しかし、大尉の時計に関してはちょっとよく分からなかった。父親のエピソードを否定したのは何故なんだろうか。


現実世界で大尉がサディスティックに振るう暴力も苛烈なんだけど、

ファンタジー世界の住人もこれまた不気味。

オフィリアを導いてくれる妖精もなんだか気味悪いし、そもそもパンが怖い。あんなのが後ろにぬっと立ってたらほんと怖い。

オフィリアはお伽話に(いい年して)耽溺している少女で、現実の戦争や新しい父親から逃げたくてたまらないわけだけど、ファンタジー世界も別に綺麗ではない。彼女にとって唯一の逃げ道でしかない。

目玉の怪人に追いかけられるところとか、怪人の造形がもう素晴らしく怖い。


監督のギレルモはメキシコ人。

パンフレットを読んで知ったことだけど、メキシコ映画界が今熱い!

ギレルモ、キュアロン、イニャリトゥというのが、今、メキシコ映画監督として活躍していて、「スリーアミーゴズ」を名乗り、今年は3人で共同の製作会社を作ったらしい。

キュアロンは、本作のプロデュースをしているが、『トゥモロー・ワールド』の監督でもある。『トゥモロー・ワールド』はこれまた極上の作品だった。

そういえば、この作品は1944年、『トゥモロー・ワールド』は2027年を舞台としているけれど、描かれていることはよく似ているかもしれない。ファンタジー映画でもあり戦争映画でもあり、ラストシーンで希望と絶望が同時に描かれているという点で*6

イニャリトゥは、『バベル』の監督。『バベル』は見ていないけれど、これは見た方がいいかもしれない。イニャリトゥは他に『21グラム』も撮っている。これも気になっていたけど、見ていない作品だ。

彼らの面白いところは、雇われ仕事*7も精力的にこなしていること。

例えば、キュアロンは『ハリーポッターアズカバンの囚人』を撮っているし、ギレルモは『ミミック』『ブレイド2』などを撮っている。

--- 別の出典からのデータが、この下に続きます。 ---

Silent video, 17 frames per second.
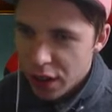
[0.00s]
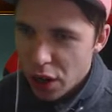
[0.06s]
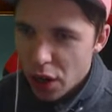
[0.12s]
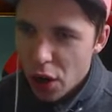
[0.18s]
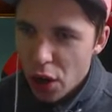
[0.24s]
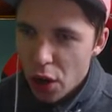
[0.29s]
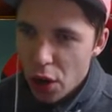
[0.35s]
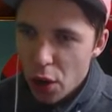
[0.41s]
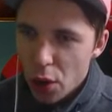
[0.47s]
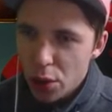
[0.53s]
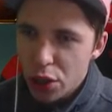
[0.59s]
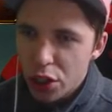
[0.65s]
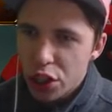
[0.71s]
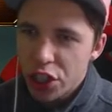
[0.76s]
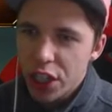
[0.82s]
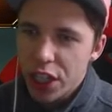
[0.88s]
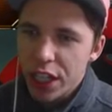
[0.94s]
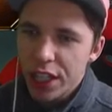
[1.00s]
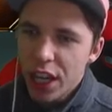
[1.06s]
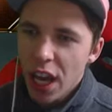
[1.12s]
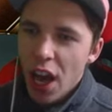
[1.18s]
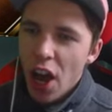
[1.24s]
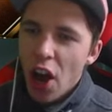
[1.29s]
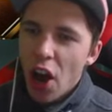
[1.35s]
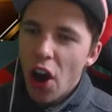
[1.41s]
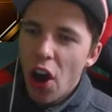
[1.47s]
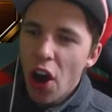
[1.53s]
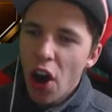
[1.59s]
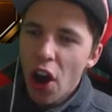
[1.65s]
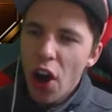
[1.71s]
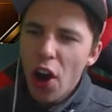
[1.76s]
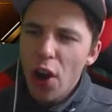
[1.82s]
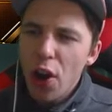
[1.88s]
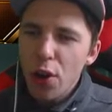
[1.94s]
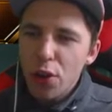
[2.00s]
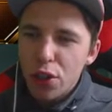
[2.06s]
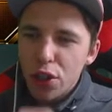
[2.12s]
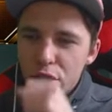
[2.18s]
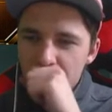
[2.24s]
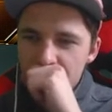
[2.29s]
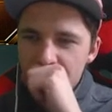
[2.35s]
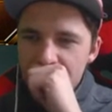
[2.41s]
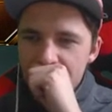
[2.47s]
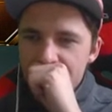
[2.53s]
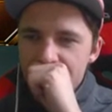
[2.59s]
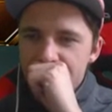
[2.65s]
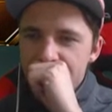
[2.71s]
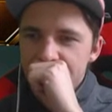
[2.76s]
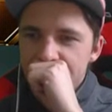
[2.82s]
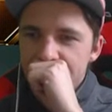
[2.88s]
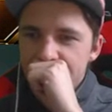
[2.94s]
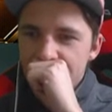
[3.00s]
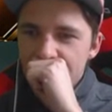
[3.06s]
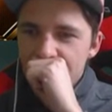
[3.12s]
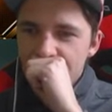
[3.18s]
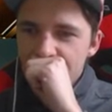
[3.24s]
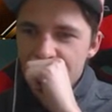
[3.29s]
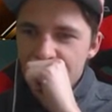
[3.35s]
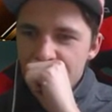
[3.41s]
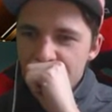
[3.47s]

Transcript: Oh, shit. Oh, shit, Digga.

また、『バベル』『トゥモロー・ワールド』『パンズ・ラビリンス』は全てアカデミー賞にノミネートされている。ただし、とれたのは『バベル』作曲賞、『パンズ・ラビリンス』撮影賞、美術賞、メイクアップ賞だけらしい。アカデミー賞は映画を見る目がないんじゃないか!


『パンズ・ラビリンス』公式サイト

*1:舞台がスペインだって分かってるのに、何故かずっとイタリア映画だと思いこんでた。スペイン語イタリア語って似てるんだもの。でも、オラーとかグラシアスとか明らかにスペイン語だよね

*2:というよりも、ナルニア以来ファンタジーとはそういうものだ。

*3:文字通り、身体的な意味で痛い

*4エナメルの靴が汚れるにもかかわらず泥まみれになるところとか、少女のエロティックさがやばい

*5:そしてこの丹念さは、自分の傷口を丹念に縫うことの伏線になっているのだろう

*6:どっちにも出産シーンがあるんだな、そういえば。『パンズ・ラビリンス』は出産シーン自体を直接映してはいないけど、胎児が映っているシーンがあったりする

*7:どこまでが雇われな仕事でどこからが作家性のある仕事なのか区別するのは、もしかすると難しいかもしれない

MuichkineMuichkine 2007/11/04 01:14 見にいってみてーと思ってサイトを開いたがFLASHでまじむかついた、本気でいらいらする。どこでやってるかわからん。

sakstylesakstyle 2007/11/04 12:26 恵比寿ガーデンシネマないしシネカノン有楽町1丁目
俺は恵比寿に見に行った。

ChinChin 2007/11/04 16:38 父親のエピソードを否定したのは、彼の自尊心のためではないでしょうか。ファシズムという幻想に生きていた彼は、父から子へ、というある意味甘ったるい幻想を許せなかったのではないかと。最期のシーンでメルセデスが、大尉の「いつかその子に……」というセリフを切って捨てるシーンは、ラストを有終の美 (親子の幻想) で無理やり締めようとする大尉の醜い自尊心を (つまり大尉は幻想にしか生きていなかった、延いてはこの映画の主題でもある現実と幻想との相関性を)、浮き彫りにさせたのではないかな、なんて思いました。